Word for word, write the records out again, but omit each picture.

Information:
--- START ---

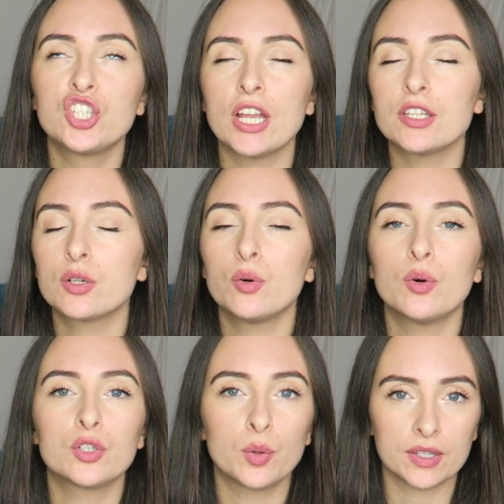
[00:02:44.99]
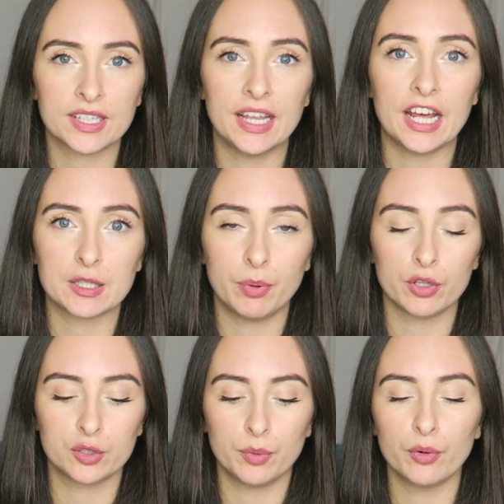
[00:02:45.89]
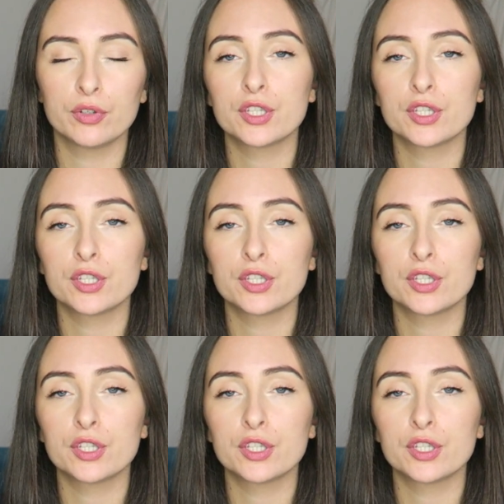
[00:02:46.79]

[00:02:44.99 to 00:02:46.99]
gentle to our skin as possible.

--- END ---

Answer section:
[00:02:44.99]
[00:02:45.89]
[00:02:46.79]

[00:02:44.99 to 00:02:46.99]
gentle to our skin as possible.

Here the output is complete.